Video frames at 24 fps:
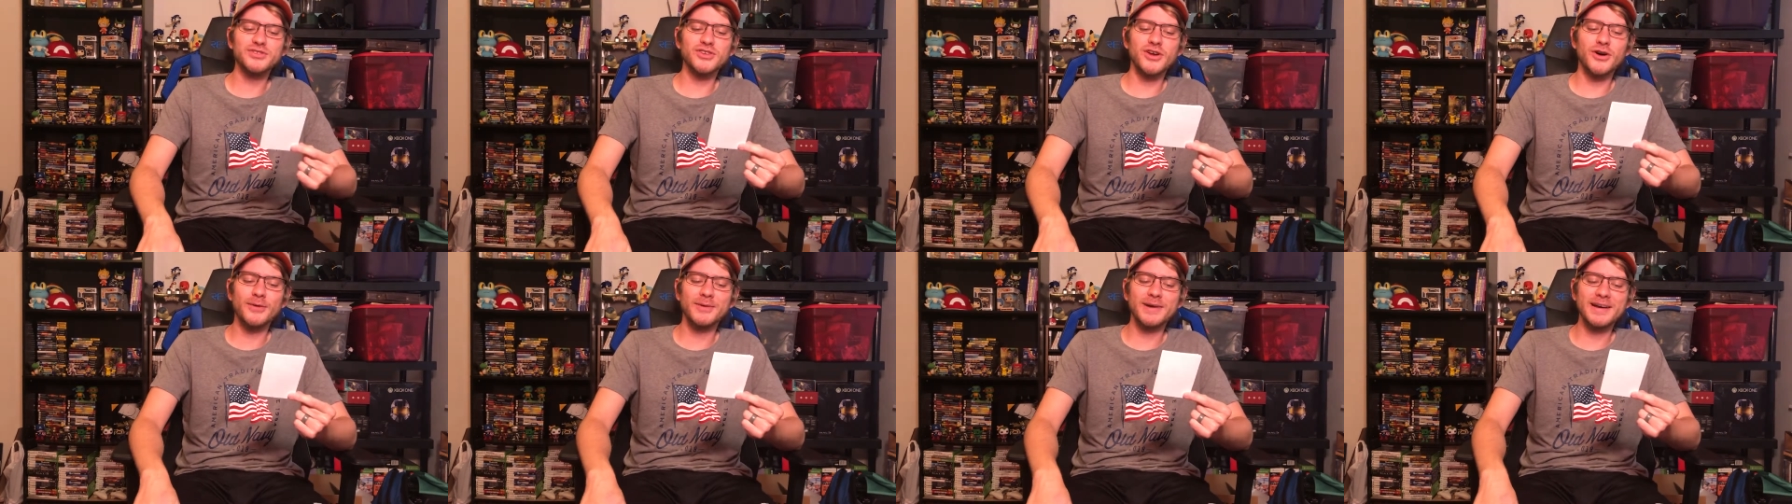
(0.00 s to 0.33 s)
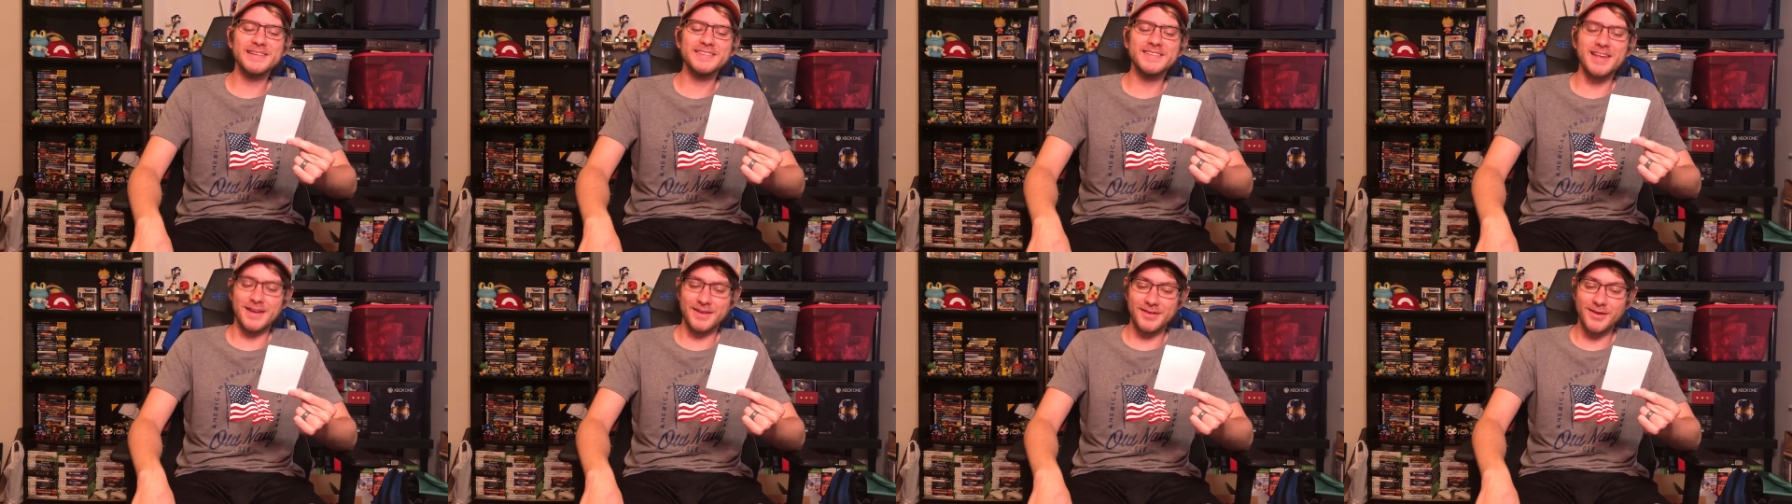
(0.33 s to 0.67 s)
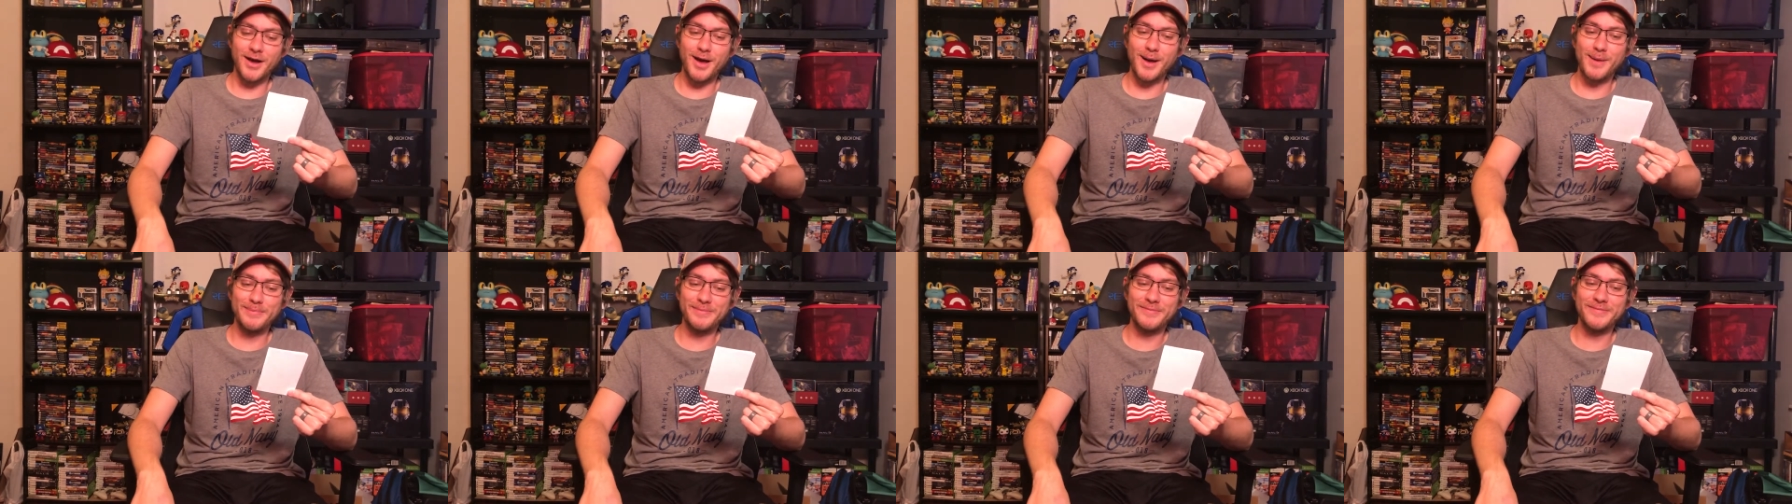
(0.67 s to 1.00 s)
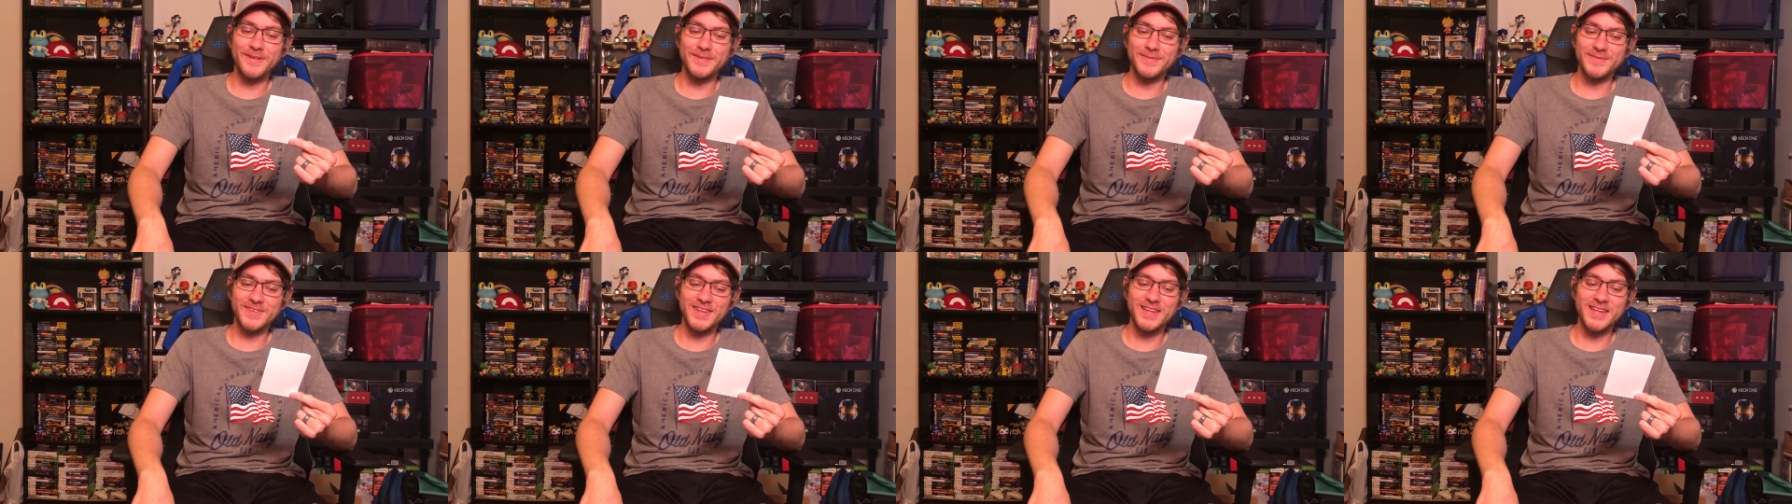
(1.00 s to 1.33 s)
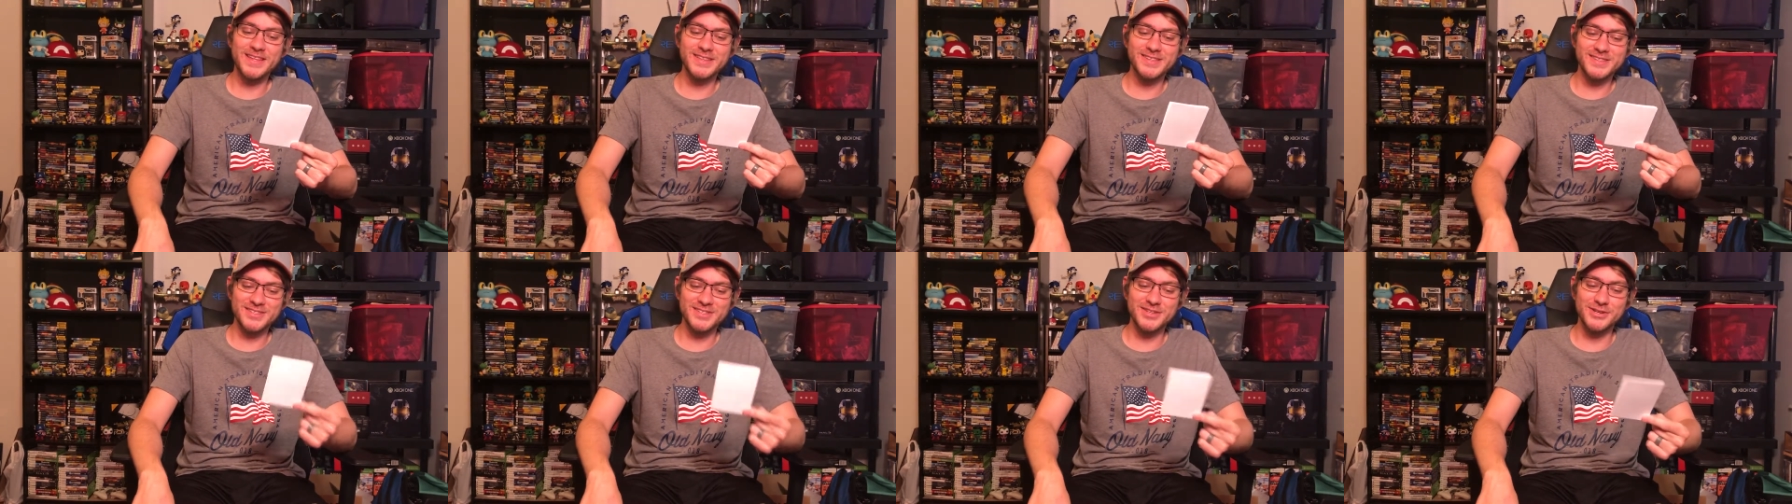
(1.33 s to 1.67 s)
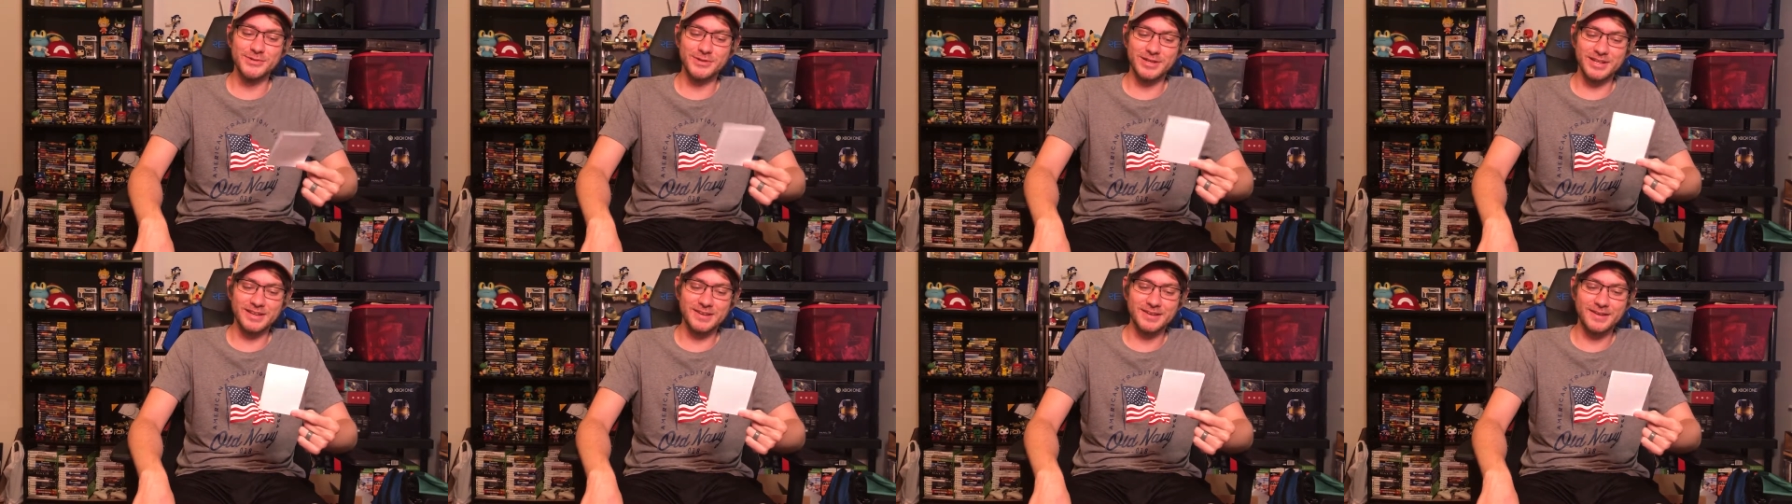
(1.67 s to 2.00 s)
always a top fifteen
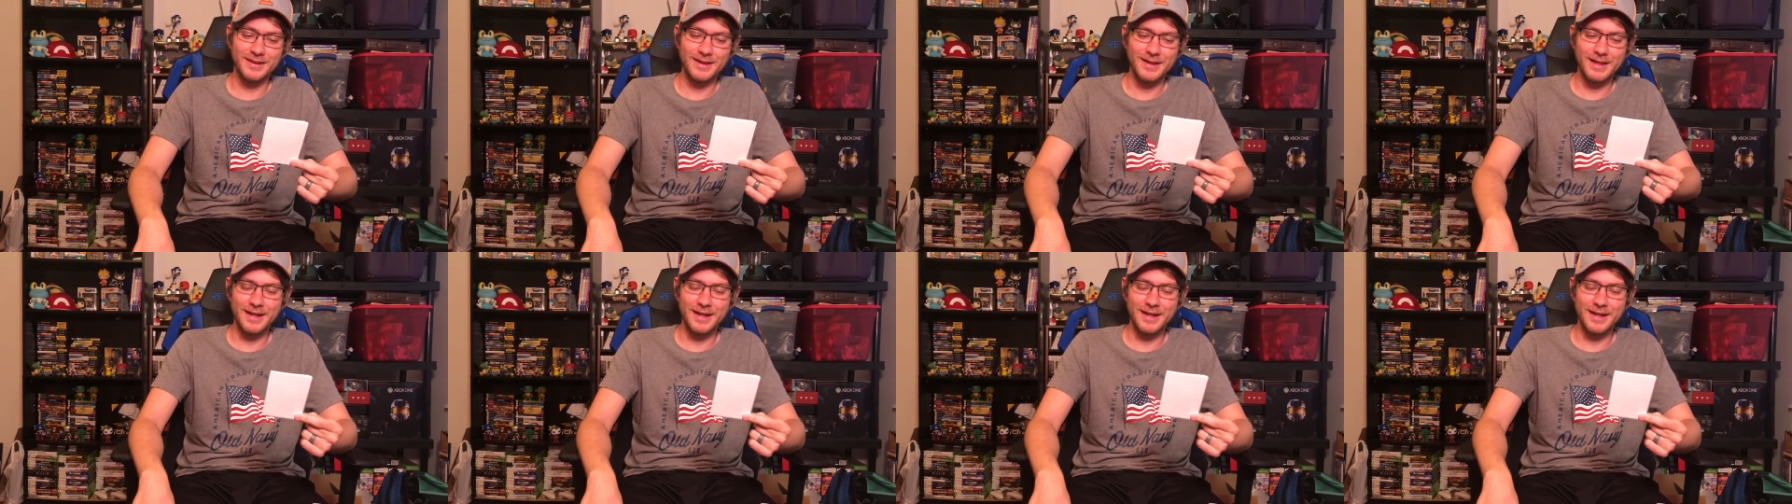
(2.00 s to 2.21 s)
student.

*****

* **What is being asked**
Return the material above verbatim. Pictures are to be excluded.

* **Your solution**
Video frames at 24 fps:
(0.00 s to 0.33 s)
(0.33 s to 0.67 s)
(0.67 s to 1.00 s)
(1.00 s to 1.33 s)
(1.33 s to 1.67 s)
(1.67 s to 2.00 s)
always a top fifteen
(2.00 s to 2.21 s)
student.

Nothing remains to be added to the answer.